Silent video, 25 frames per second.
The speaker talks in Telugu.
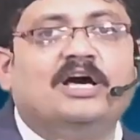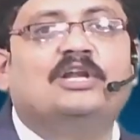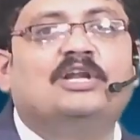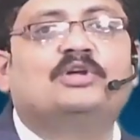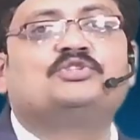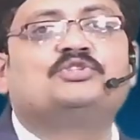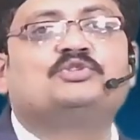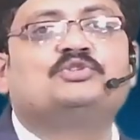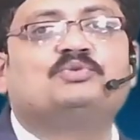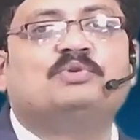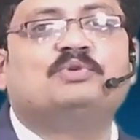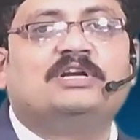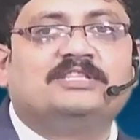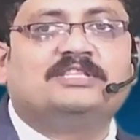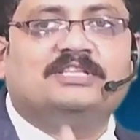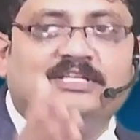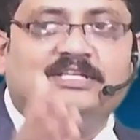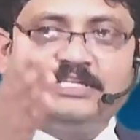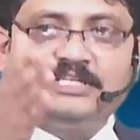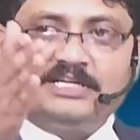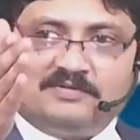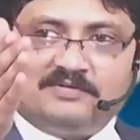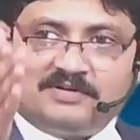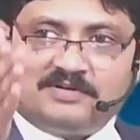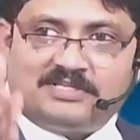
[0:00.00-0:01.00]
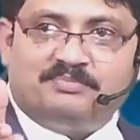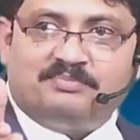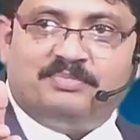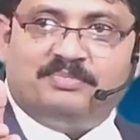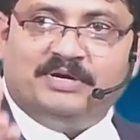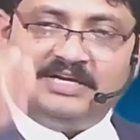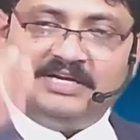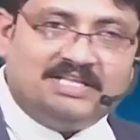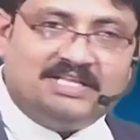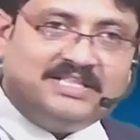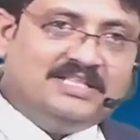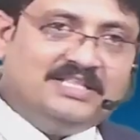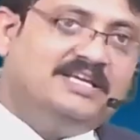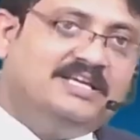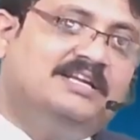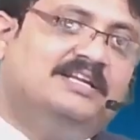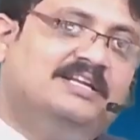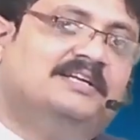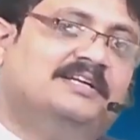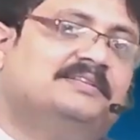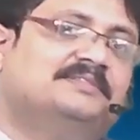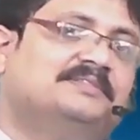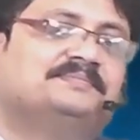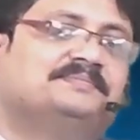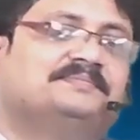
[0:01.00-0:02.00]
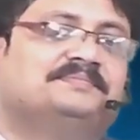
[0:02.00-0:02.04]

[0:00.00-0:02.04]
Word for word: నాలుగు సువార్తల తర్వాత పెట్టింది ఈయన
...
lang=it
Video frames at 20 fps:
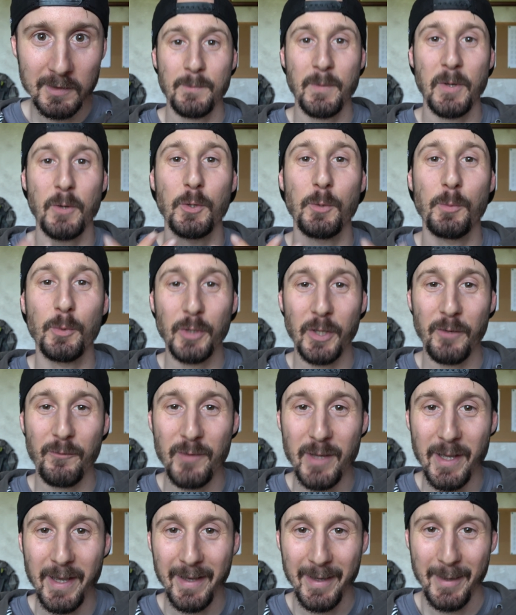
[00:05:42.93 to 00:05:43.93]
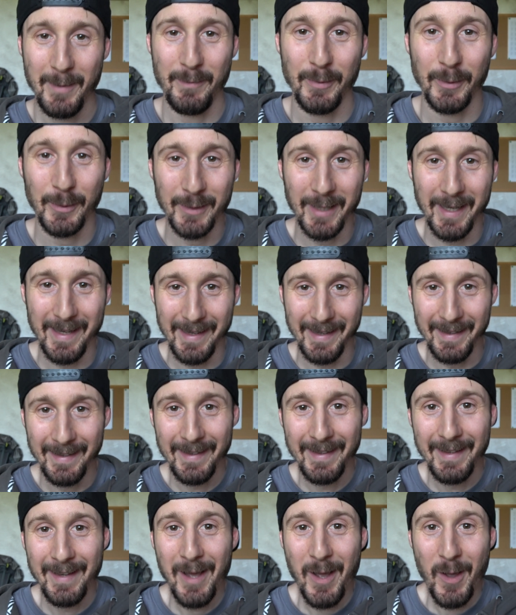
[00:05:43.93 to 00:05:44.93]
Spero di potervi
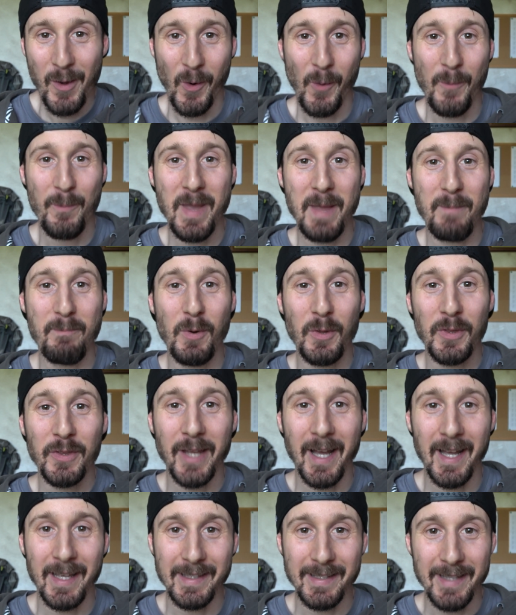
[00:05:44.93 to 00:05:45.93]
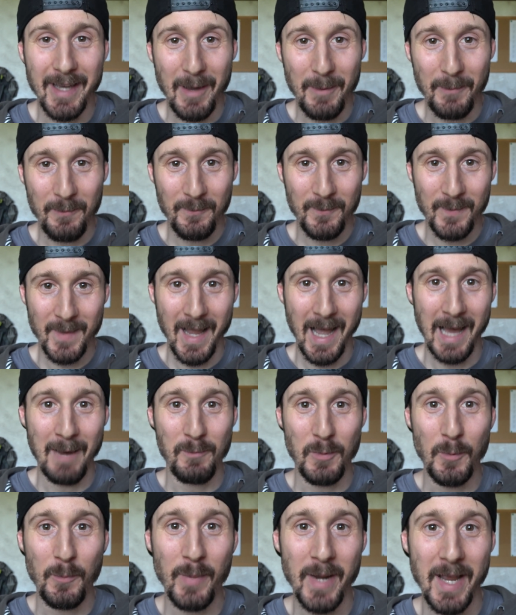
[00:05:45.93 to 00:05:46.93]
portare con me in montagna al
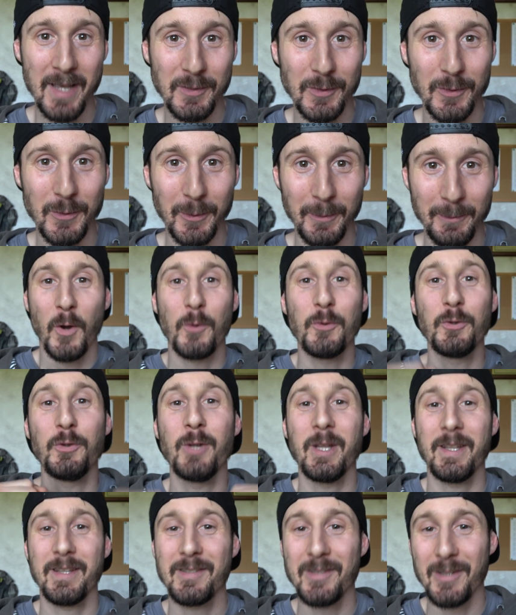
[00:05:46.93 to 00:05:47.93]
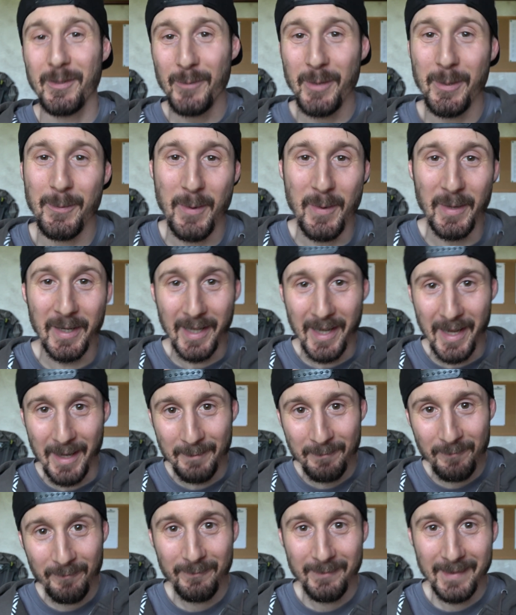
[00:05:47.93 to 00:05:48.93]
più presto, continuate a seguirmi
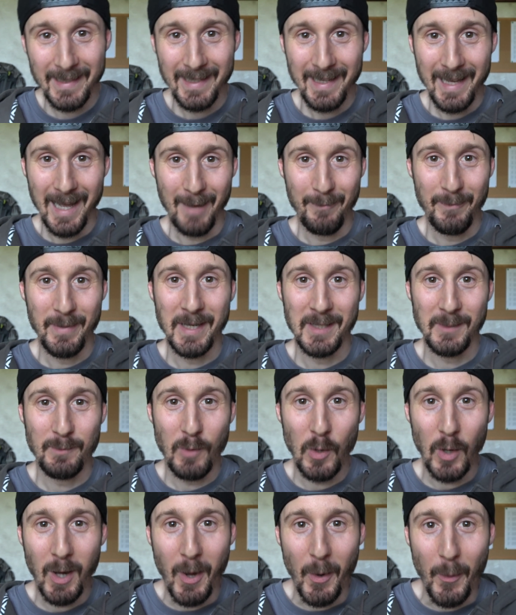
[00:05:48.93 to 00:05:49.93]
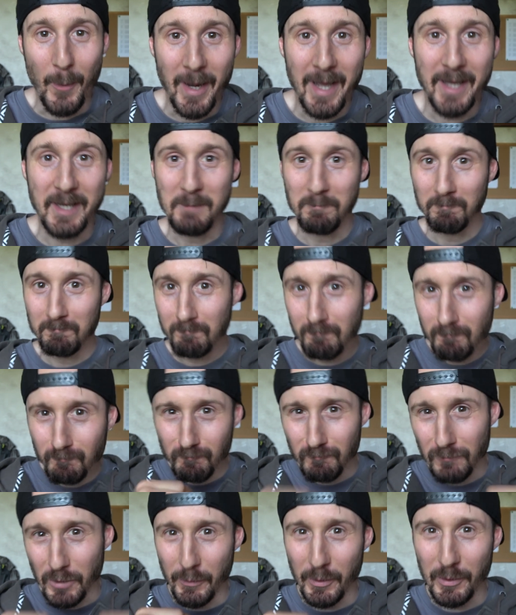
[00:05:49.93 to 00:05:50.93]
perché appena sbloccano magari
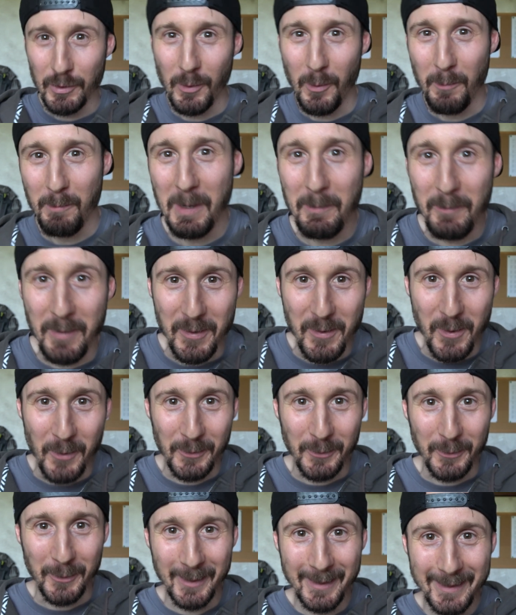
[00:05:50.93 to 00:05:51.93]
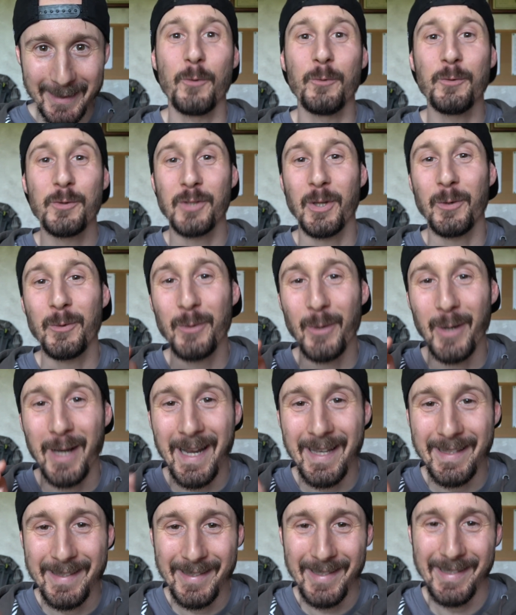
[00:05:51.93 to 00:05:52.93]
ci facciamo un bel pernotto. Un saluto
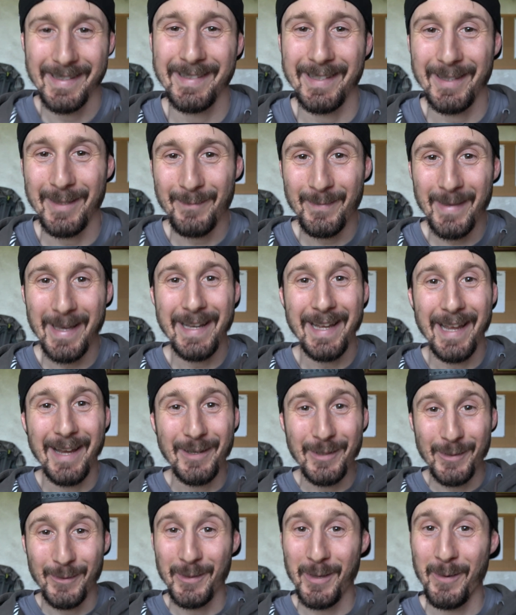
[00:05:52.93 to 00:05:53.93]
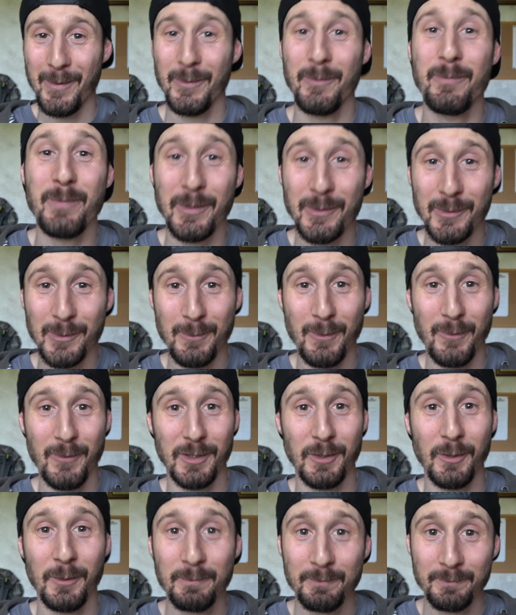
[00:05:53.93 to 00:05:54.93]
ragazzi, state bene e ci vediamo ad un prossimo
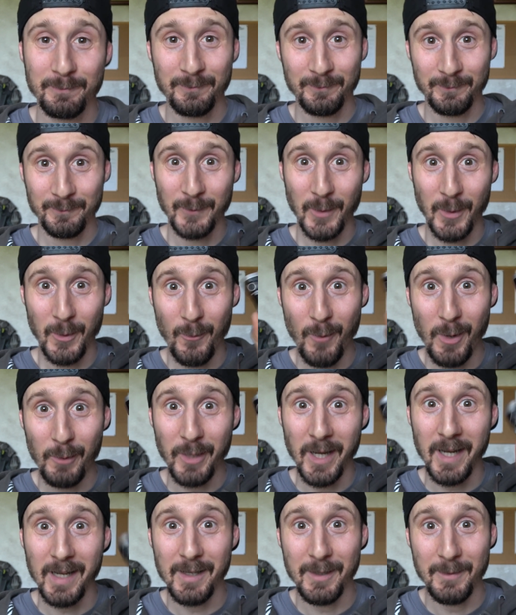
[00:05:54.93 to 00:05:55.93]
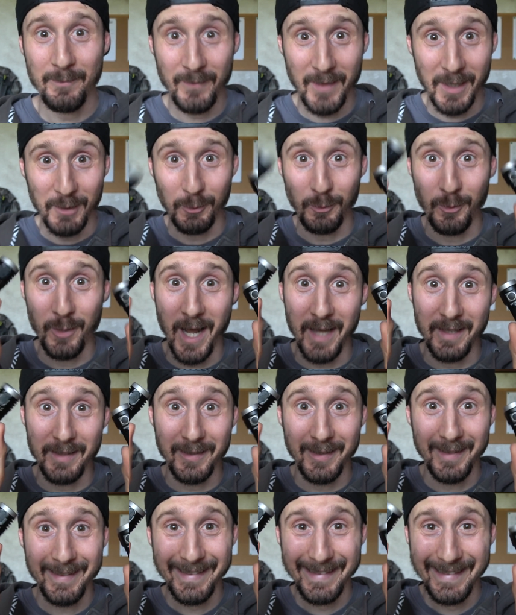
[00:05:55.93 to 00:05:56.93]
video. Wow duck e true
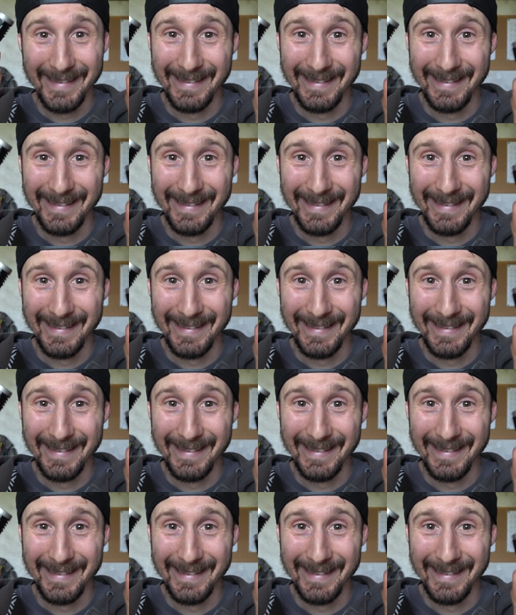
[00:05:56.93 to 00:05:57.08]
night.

REQUIREMENT
In the records above, everything from the line with "[00:05:44.93 to 00:05:45.93]" down to the line with "[00:05:50.93 to 00:05:51.93]" is to be set down exactly, both ends included, with no pictures and no other lines.

RESULT FOR THIS EXERCISE
[00:05:44.93 to 00:05:45.93]
[00:05:45.93 to 00:05:46.93]
portare con me in montagna al
[00:05:46.93 to 00:05:47.93]
[00:05:47.93 to 00:05:48.93]
più presto, continuate a seguirmi
[00:05:48.93 to 00:05:49.93]
[00:05:49.93 to 00:05:50.93]
perché appena sbloccano magari
[00:05:50.93 to 00:05:51.93]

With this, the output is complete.